LK: The biggest challenge we face as Zimbabwe is inconsistency. Policy inconsistency. Even when (finance minister) Mthuli (Ncube) came, we were told that we will only have a new currency at the end of December.
But we already have it. We have been told that the US$ is equal to the bond note but you know it is no longer that. So the issue is: Do you trust what they say?
The biggest challenge we have is that people have lost faith in what government officials say.
MC: What then are your recommendations to government in terms of the economy, debt and policy?
LK: Well, as you have seen from the workshop itself, there are a number of provisions according to the constitution, the RBZ (Reserve Bank of Zimbabwe) has its own recommendations. We have laws which tell us the thresholds that we should not exceed when borrowing. So I think what we need as Zimbabwe is to abide by the law and make sure that our public officials are accountable.
There is also need to make sure that those who steal the money or break the rules must be imprisoned.

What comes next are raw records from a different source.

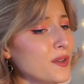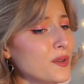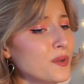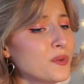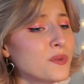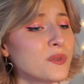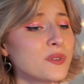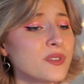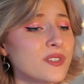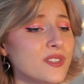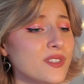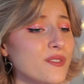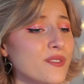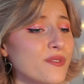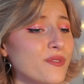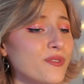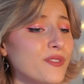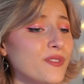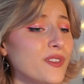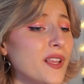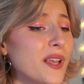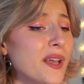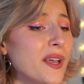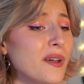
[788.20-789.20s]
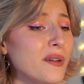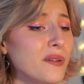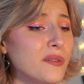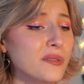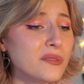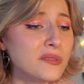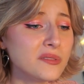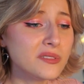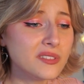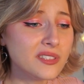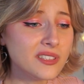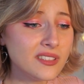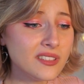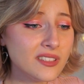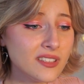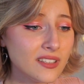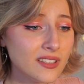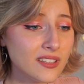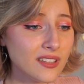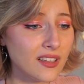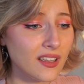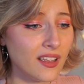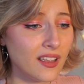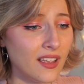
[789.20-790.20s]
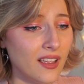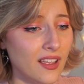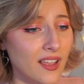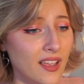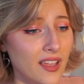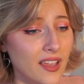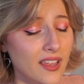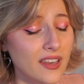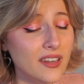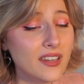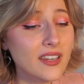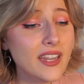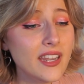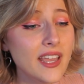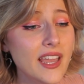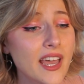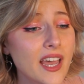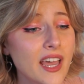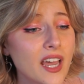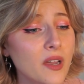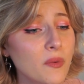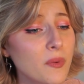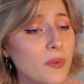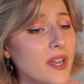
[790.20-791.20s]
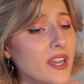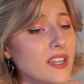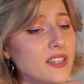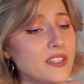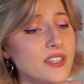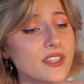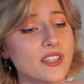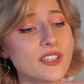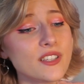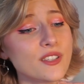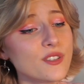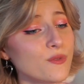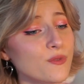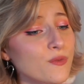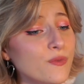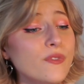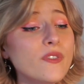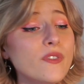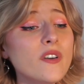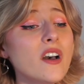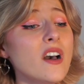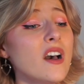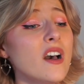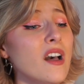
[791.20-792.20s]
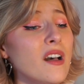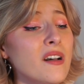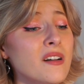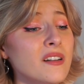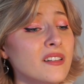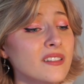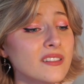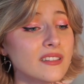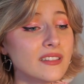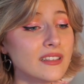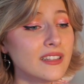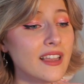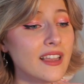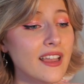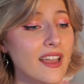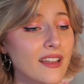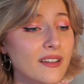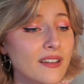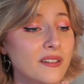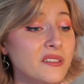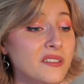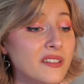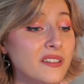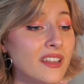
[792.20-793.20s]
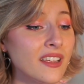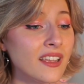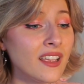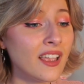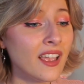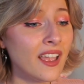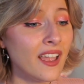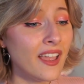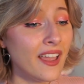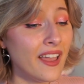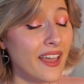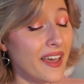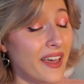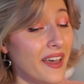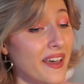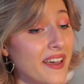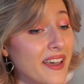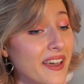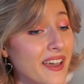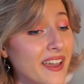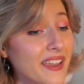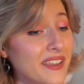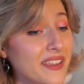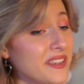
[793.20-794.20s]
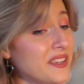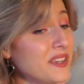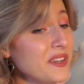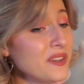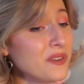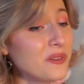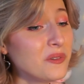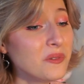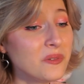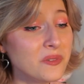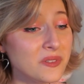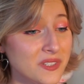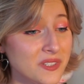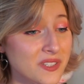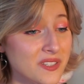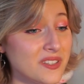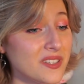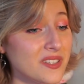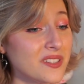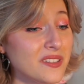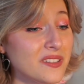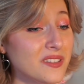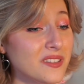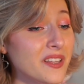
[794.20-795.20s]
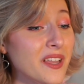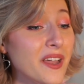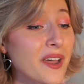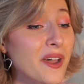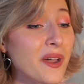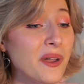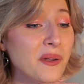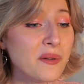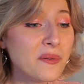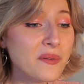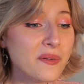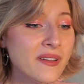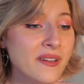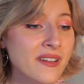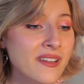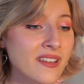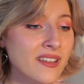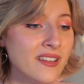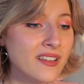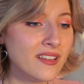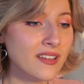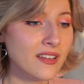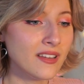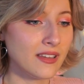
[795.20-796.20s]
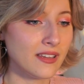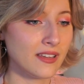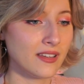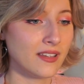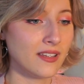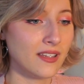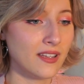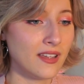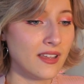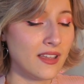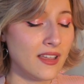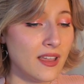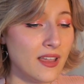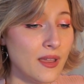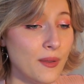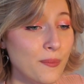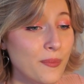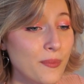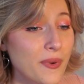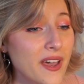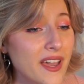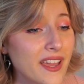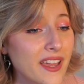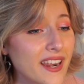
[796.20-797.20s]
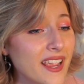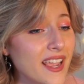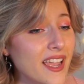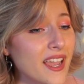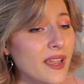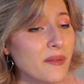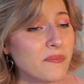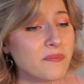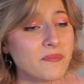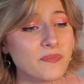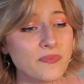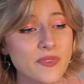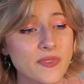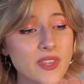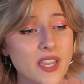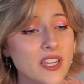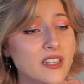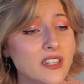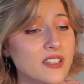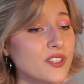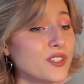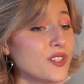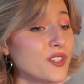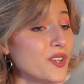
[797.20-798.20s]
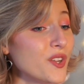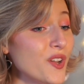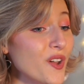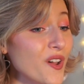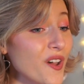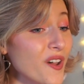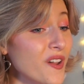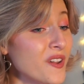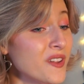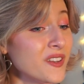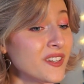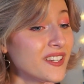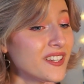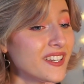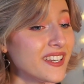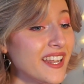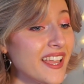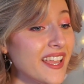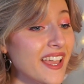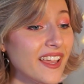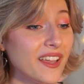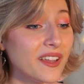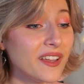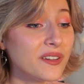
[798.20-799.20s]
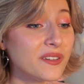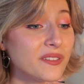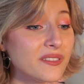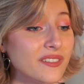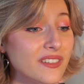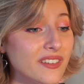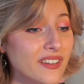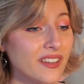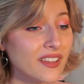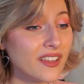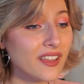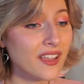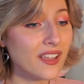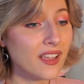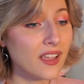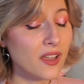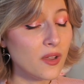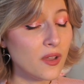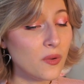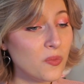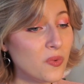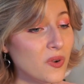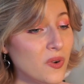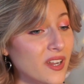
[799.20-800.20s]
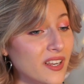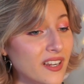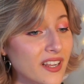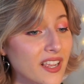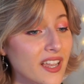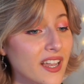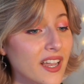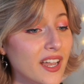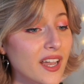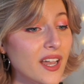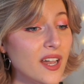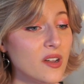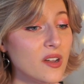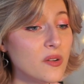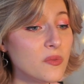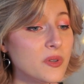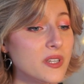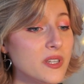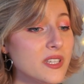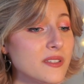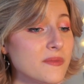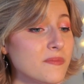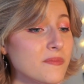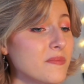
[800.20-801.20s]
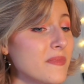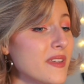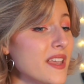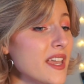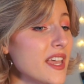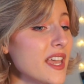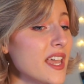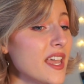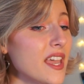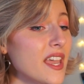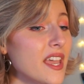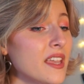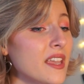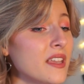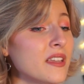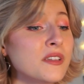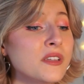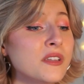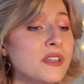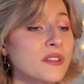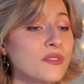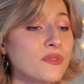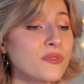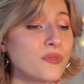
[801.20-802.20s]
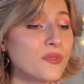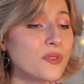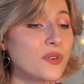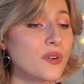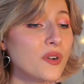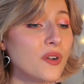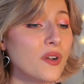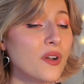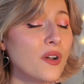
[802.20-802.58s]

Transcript: Used to float, now I just fall down. I used to know, but I'm not sure now what I was made for.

They must pay back as (South African opposition leader Julius) Malema said. If we have no penalties for people who steal people’s money, then they will steal again tomorrow.
So my recommendations would be: Let the police doA its work, let Zacc (Zimbabwe Anti-Corruption Commission) do its work and let parliament do its work and let anyone who breaks the law irrespective of his position in the party (Zanu PF) or government face the consequences and pay back.